Non avrei mai creduto che le mie dimissioni avrebbero stimolato un improvvisa e massiccia adesione fra le fila del partito…Adesione tanto massiccia quanto sorprendente perchè i firmatari della nota non risultano (tranne due) tesserati del Pdl del nostro paese, ragione per la quale chiederò tempestivamente una verifica a livello provinciale della loro reale posizione all’interno del partito.
Verosimilmente questa imprevista e improvvisa coesione rappresente l’estremo tentativo di riaggregare una giunta disgregata e ormai morente, all’interno della quale compaiono figure che ben poco hanno a che vedere con il centrodestra e che altre amministrazioni hanno sostenuto e altre politiche cavalcato. Tornando a me chiesi recentemente un incontro con i vertici del partito con la precisa volontà di un confronto e di una crescita, purtroppo a tale incontro parteciparono in tre, il Sindaco e due assessori, nessuno di coloro che con vemenza è pronto a dichiarare la propria apartenenza era presente, nessuno di loro…

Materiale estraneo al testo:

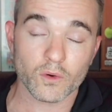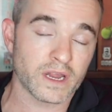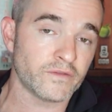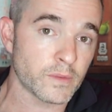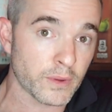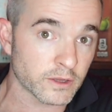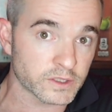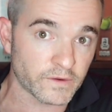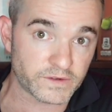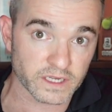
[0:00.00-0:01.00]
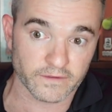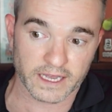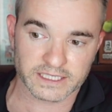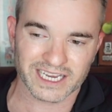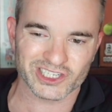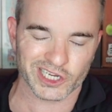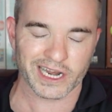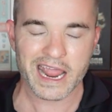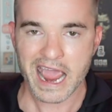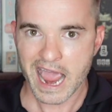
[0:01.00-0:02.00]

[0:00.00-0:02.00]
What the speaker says: or even the pillars of civilization.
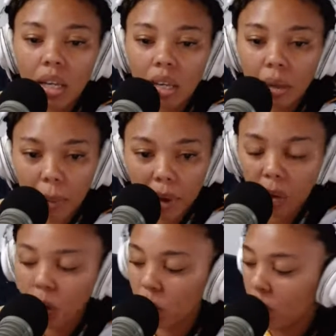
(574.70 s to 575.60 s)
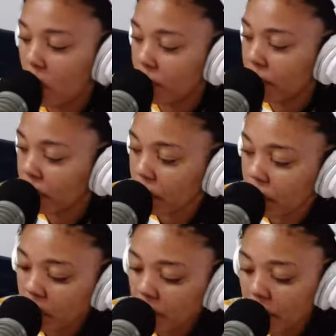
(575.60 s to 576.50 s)
You better hold on.
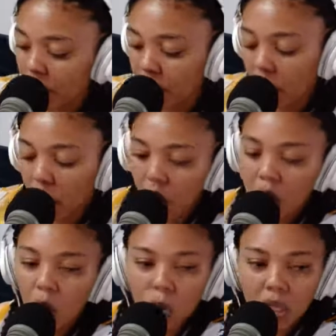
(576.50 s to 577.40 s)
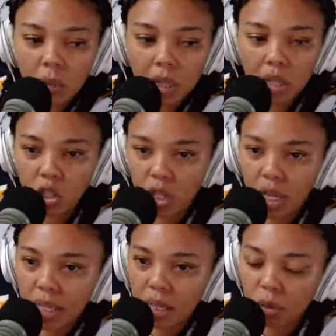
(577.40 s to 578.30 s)
Now, somebody has
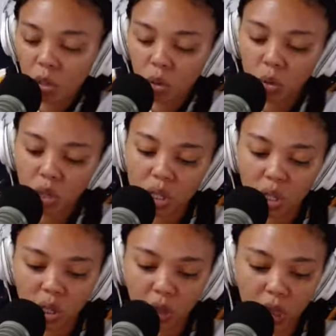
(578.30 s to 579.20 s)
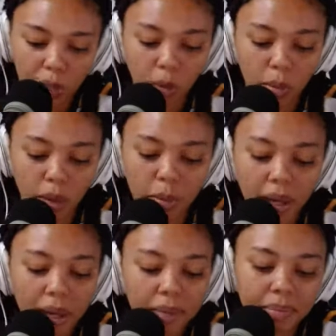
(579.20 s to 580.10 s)
shared some solutions to this problem
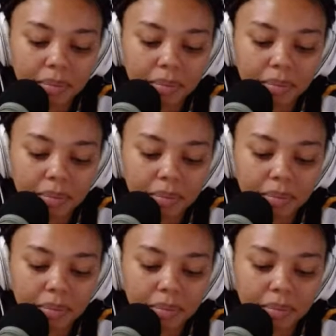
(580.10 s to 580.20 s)
here.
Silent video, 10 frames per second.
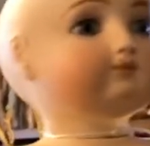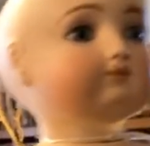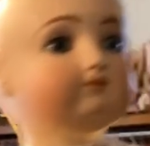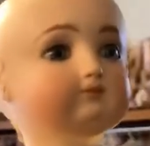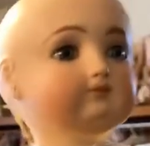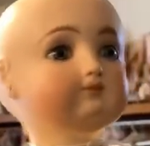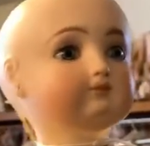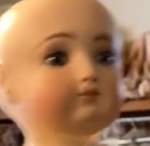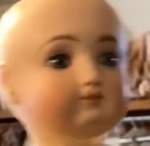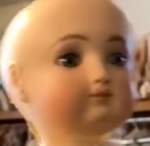
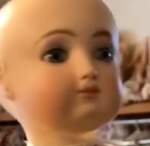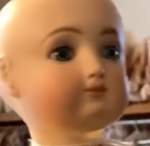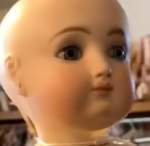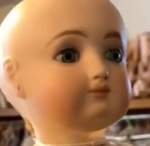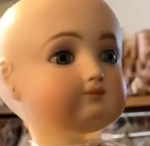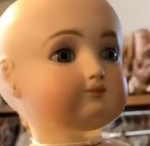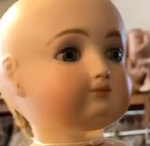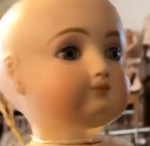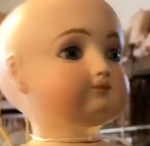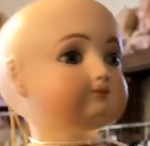
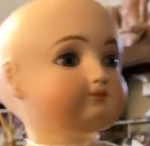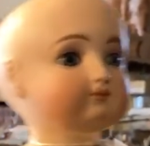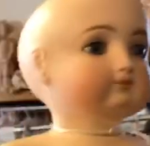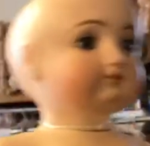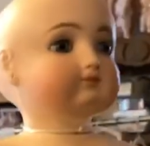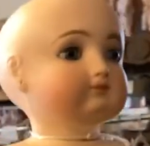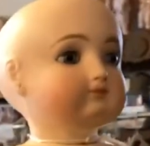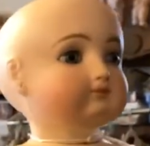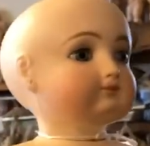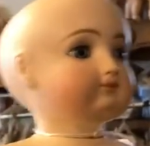
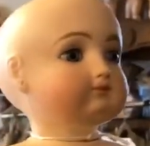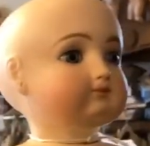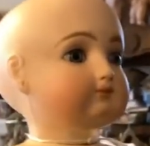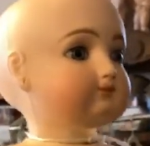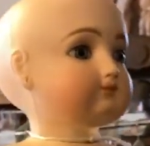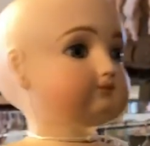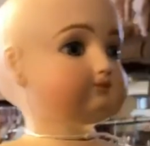Nothing is said.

Appare evidente la mancanza di interesse ad un confronto sincero e diretto che però in modo molto scorretto viene addebitata a me ed ai miei impegni a livello provinciale, impegni che naturalmente ho il privilegio di poter onorare come promesso in tempi di campagna elettorale. Sarebbe molto bello che la stessa situazione si verificasse anche a livello comunale e che in sede di Consiglio non ci si trovasse defraudati da ogni possibilità di intervento, impoverendo il ruolo del consigliere sovrastato in maniera sistematica dal deus ex machina Volpera. Tenterò un’altra volta, magari sarò più fortunata, certamente chiederò un ulteriore incontro con il partito a livello provinciale, con il coordinatore vicario e con gli iscritti di Spotorno, che sono ad oggi quattro in tutto me compresa. In ultimo, ma certamente non meno importante, voglio far sapere che il confronto con i simpatizzanti c’è stato e continua ad esserci.
Ho raccolto in questo anno molte lamentele e disappunto per i risultati ragigunti, ho come sempre continuato ad essere un riferimento per il partito sul territorio ed è proprio la delusione di tanti che unitamente alla mia mi ha portato a maturare la scelta recentemente fatta.